そんな俺が、まさか幼馴染一人いなくなっただけで、日常生活さえままならなくなるとは。
「結局は、ひと月以上その状態が続いてね。えー、何と言うか、友達のおかげで無事社会復帰することが出来たわけなんだ」
より詳細に説明するならば、
『僕からミヅちゃんを奪うようなこの世界は、滅んでしまえばいいんだ』
という危険思想に憑りつかれた志童が、原子爆弾の製造に着手しだしたのが、直接の原因だ。
(俺が出ていって志童を止めなかったら、今頃は馬末の名前は、海外で、広島長崎と同列に語られていたかもしれない)
まあ、この辺のくだりは、九谷さんに興味がないと分かっているので、ざっくり割愛した。
「なるほど。

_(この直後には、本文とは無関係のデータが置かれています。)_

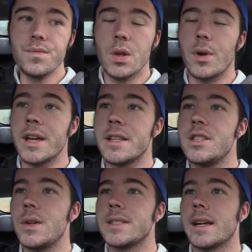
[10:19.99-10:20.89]
what I can
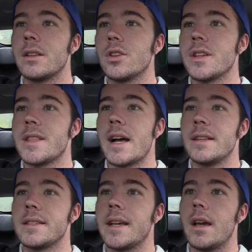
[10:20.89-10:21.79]
do is I can look at that
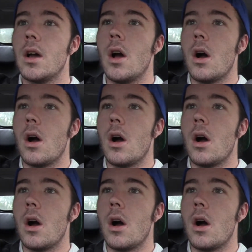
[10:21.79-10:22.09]
and say,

それほどの喪失感を味あわせる相手なら、それは恋愛感情を抱いていたと言えるのかもしれないな」
「俺もそう思う。それでああいう答え方になってしまった。く、九谷さんをからかうつもりはまったくなかったんだ」
実際のところ、九谷さんが俺にした質問と言うのは、ベッドの上で時折自問しているものと同一である。
「そうか。なるほど。そういう関係ね。……君が初代にもう一度会いたいというのは、自分の気持ちをきっちりと知りたい、と言うことなのかもな?」
「お、おっしゃる通り。そういう一面も確かにあるんだ」
さらに付け加えるのなら、一体何があったのかを知りたいという気持ちも強い。ちなみにこれは、純粋に幼馴染の身を案ずる気持ちから発されたものだ。

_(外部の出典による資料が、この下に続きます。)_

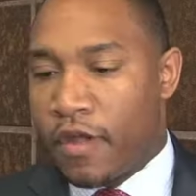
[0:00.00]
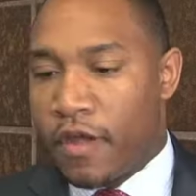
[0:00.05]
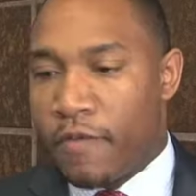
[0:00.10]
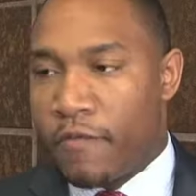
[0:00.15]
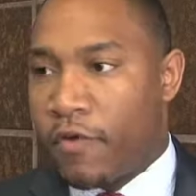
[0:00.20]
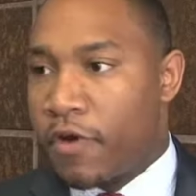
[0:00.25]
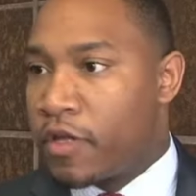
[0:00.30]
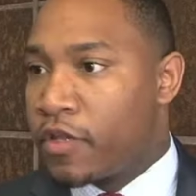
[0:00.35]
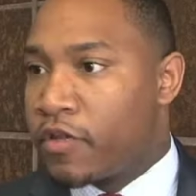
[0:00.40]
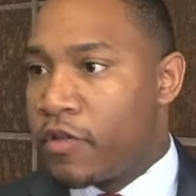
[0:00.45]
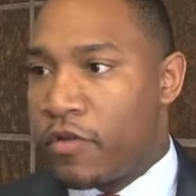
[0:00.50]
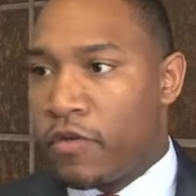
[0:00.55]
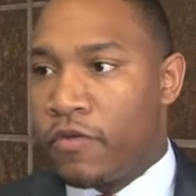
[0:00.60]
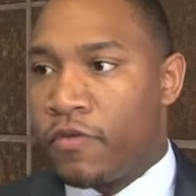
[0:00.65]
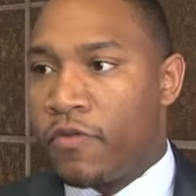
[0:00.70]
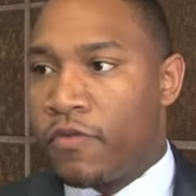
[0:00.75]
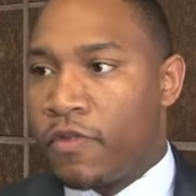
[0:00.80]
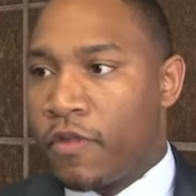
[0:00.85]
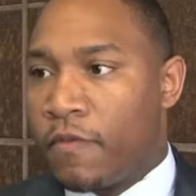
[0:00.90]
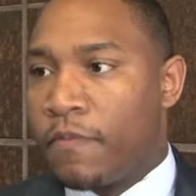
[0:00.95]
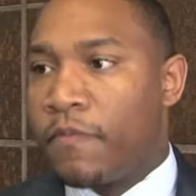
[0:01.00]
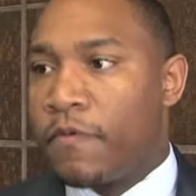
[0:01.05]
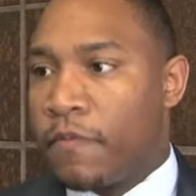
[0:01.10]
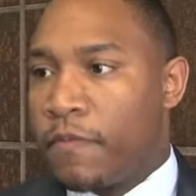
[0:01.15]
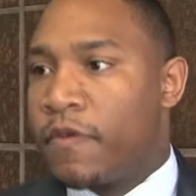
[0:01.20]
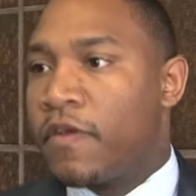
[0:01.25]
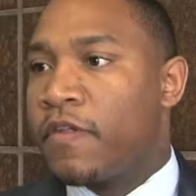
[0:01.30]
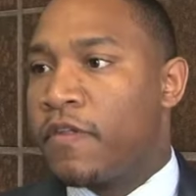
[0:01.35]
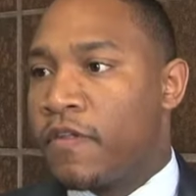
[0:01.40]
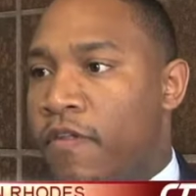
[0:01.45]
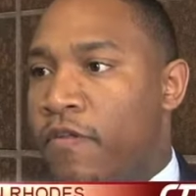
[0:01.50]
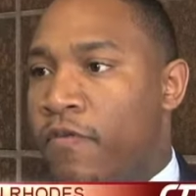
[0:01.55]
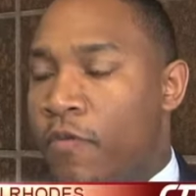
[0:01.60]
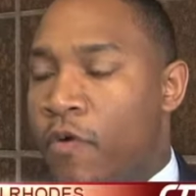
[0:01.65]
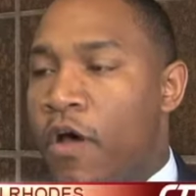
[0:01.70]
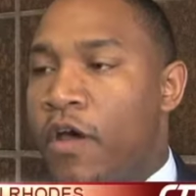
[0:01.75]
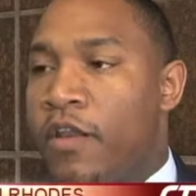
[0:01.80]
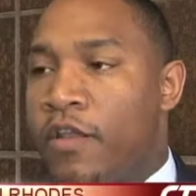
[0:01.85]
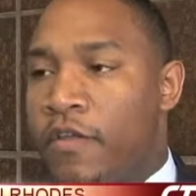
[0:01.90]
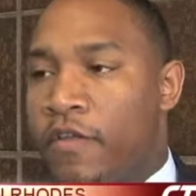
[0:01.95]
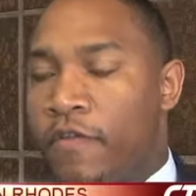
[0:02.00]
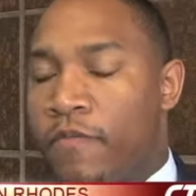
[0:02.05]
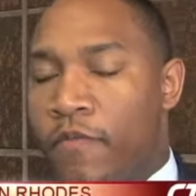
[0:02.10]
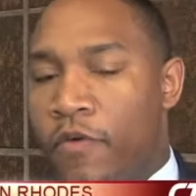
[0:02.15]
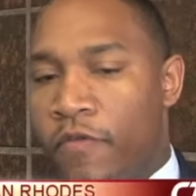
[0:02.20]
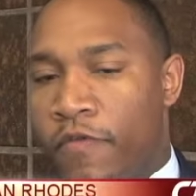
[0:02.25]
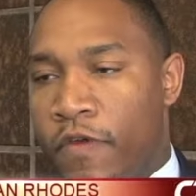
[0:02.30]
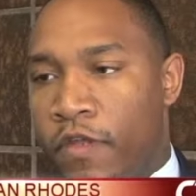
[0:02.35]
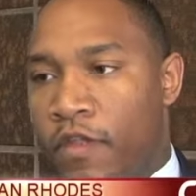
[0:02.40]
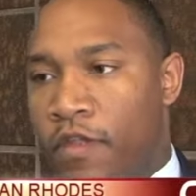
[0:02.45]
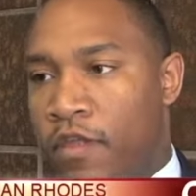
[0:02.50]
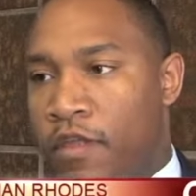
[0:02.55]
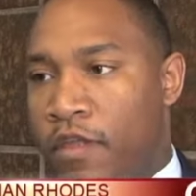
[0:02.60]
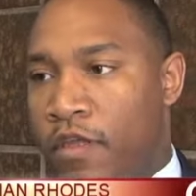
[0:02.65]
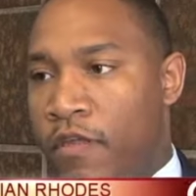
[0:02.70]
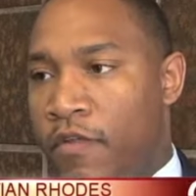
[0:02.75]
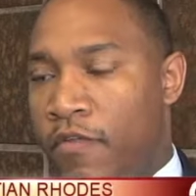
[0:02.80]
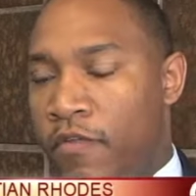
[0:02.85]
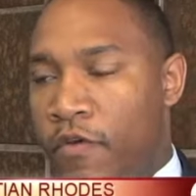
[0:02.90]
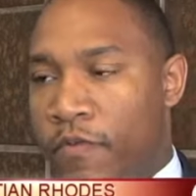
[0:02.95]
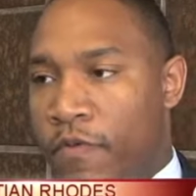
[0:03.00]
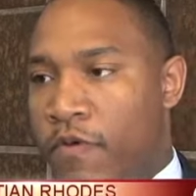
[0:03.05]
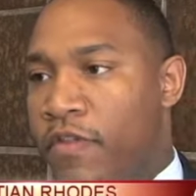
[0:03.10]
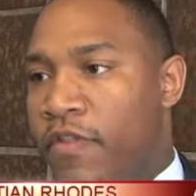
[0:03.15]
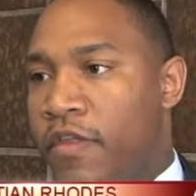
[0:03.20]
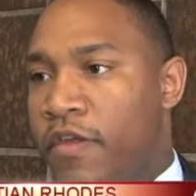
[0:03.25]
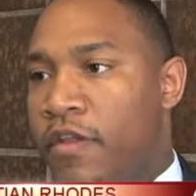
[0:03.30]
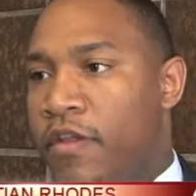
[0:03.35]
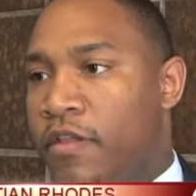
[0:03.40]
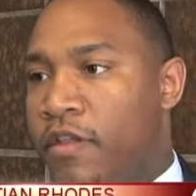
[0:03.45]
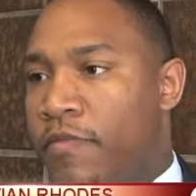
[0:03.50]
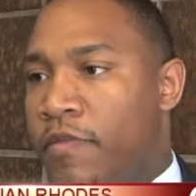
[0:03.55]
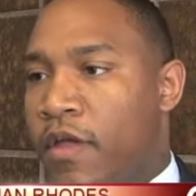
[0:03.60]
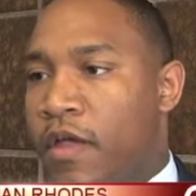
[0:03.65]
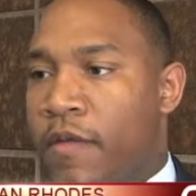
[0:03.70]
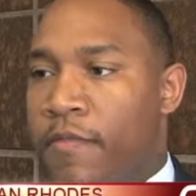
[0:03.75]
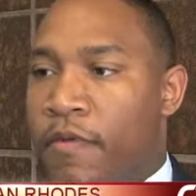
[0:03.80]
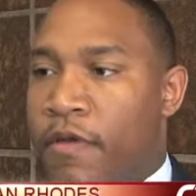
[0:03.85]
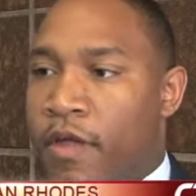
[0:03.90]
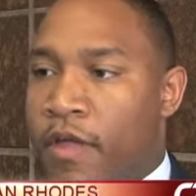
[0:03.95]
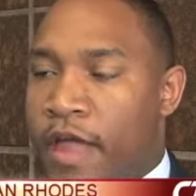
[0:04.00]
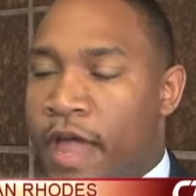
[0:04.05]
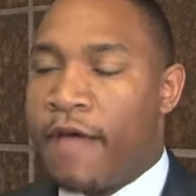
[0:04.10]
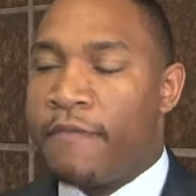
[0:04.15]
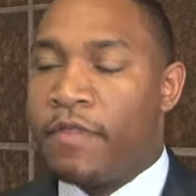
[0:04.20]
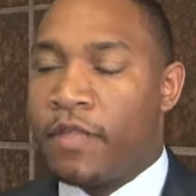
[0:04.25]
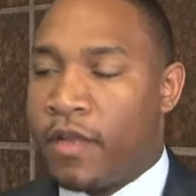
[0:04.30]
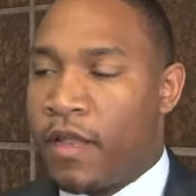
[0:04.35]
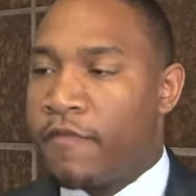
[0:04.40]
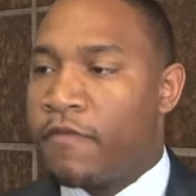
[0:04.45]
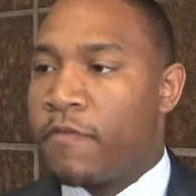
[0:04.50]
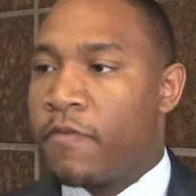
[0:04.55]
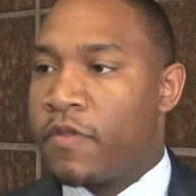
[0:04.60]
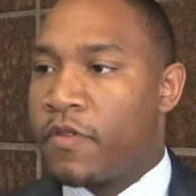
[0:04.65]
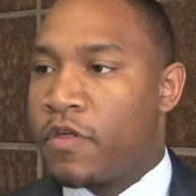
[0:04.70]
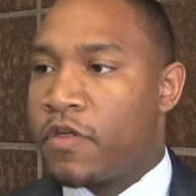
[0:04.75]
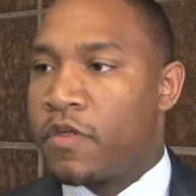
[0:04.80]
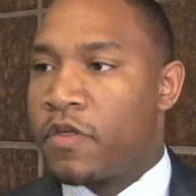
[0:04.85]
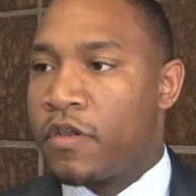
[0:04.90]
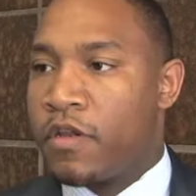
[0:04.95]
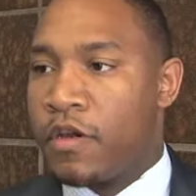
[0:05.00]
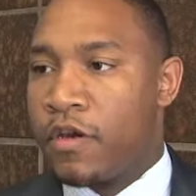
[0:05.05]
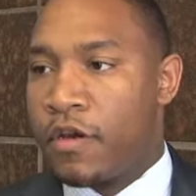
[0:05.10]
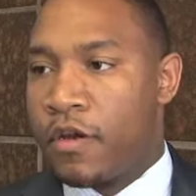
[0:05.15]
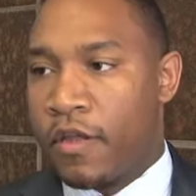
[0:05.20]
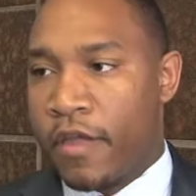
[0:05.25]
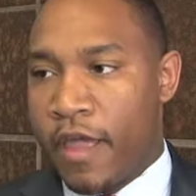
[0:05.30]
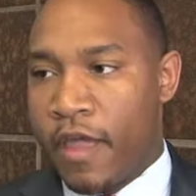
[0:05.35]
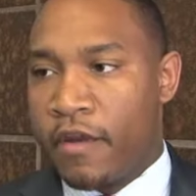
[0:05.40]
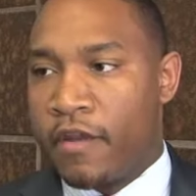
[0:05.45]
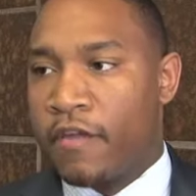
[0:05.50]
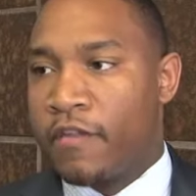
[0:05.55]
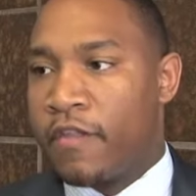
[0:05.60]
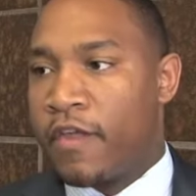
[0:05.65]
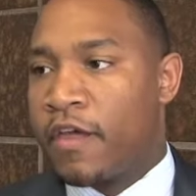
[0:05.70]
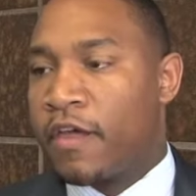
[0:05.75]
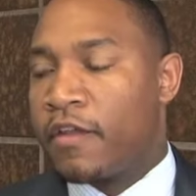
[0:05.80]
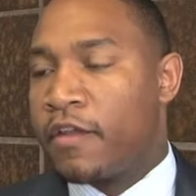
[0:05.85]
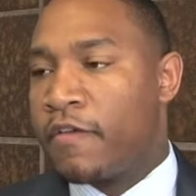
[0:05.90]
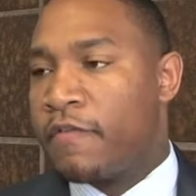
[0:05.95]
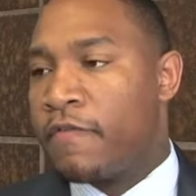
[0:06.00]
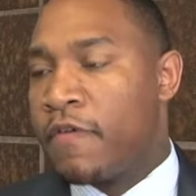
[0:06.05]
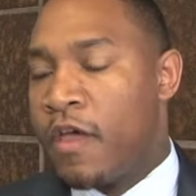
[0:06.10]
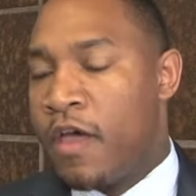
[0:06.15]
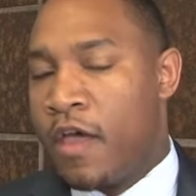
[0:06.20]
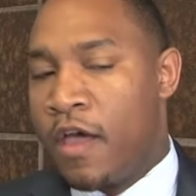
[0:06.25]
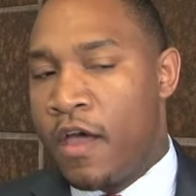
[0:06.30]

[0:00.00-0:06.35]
Really two simple pieces. One is moving the superintendent to become a cabinet-level position under the county executive.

「後はまあ、俺たちに生存を伏せていたことを怒っているくらいかな? 正直、俺はかなり裏切られたような気持になっている。言い訳があるならむしろしてほしい」
全部でこんなところか?
何一つ隠すことなく正直に答えたつもりだ。
「ふむ。ふ、ふふふふふ」
九谷さんの反応は、なぜか、楽し気に含み笑いを漏らすというものだった。
「なんだ。君たちの関係は全然じゃないか。楽観視こそできないが、まだまだ私にもチャンスはありそうだ」
小声で、何やらつぶやく。
「ん? 今なんて?」
「……ふふ、秘密だ」
明らかに上機嫌な顔で、九谷さんが笑った。
今気づいたが、美月と九谷さんにある共通点がある。
色とりどりの花畑にも似た、感情の豊かさ。
俺は、喜びと楽しみに充ち満ちた彼女の顔に、刹那見惚れる。
機嫌の直った今こそが、謝罪の大チャンスであることも、まったく気づけていない。
「お、おっと」
九谷さんが、俺の視線に気づいたのか、恥ずかし気に背を向けた。
「……ちなみに天屋くん。この間の一件だが、君は本当に心から反省しているのかね?」
「え!?」
望外にも、九谷さんの方からその話題を振ってくれた。
「も、もちろんです。そりゃあもう猛省しています。九谷さんに口をきいてもらえなくて、本当に苦しかった。」
「……ちなみに、君は、いったい何が申し訳ないと思っているんだ?」
「お、俺の不実さです。俺は九谷さんに対して、あまりにも不誠実な態度を取りました。二度とあのようなことは致しません」
彼女のまとった空気がほころぶのが、背中越しにも感じられた。
「……許すのは今回だけだぞ、二度目は無いからな」
「ああ、ありがとう、九谷さん。本当にありがとう」
感激の謝辞を雨あられとくり返す。
「ふん、調子のいい奴め」
この瞬間、俺と九谷さんの間の、緊張が雲散霧消した。
――おそらくは、奴はこの瞬間を狙っていたのだろうと、俺は後に回顧する。
ポココココ
あの時、森の茂みで見た、気泡を産む泥濘。
それが、岩の風景に紛れて、いつの間にか俺の背後に在った。
ゴボゴボゴボゴボ
泥は、大きく泡立ちながら、どす黒いホイップクリームのように、どんどんと膨らんでいく。
「あははは」
「ふふふ」
危機を伝えるサインはいくつもあったのに、俺たちは、自らの笑い声でそれをかき消すという、愚を犯していた。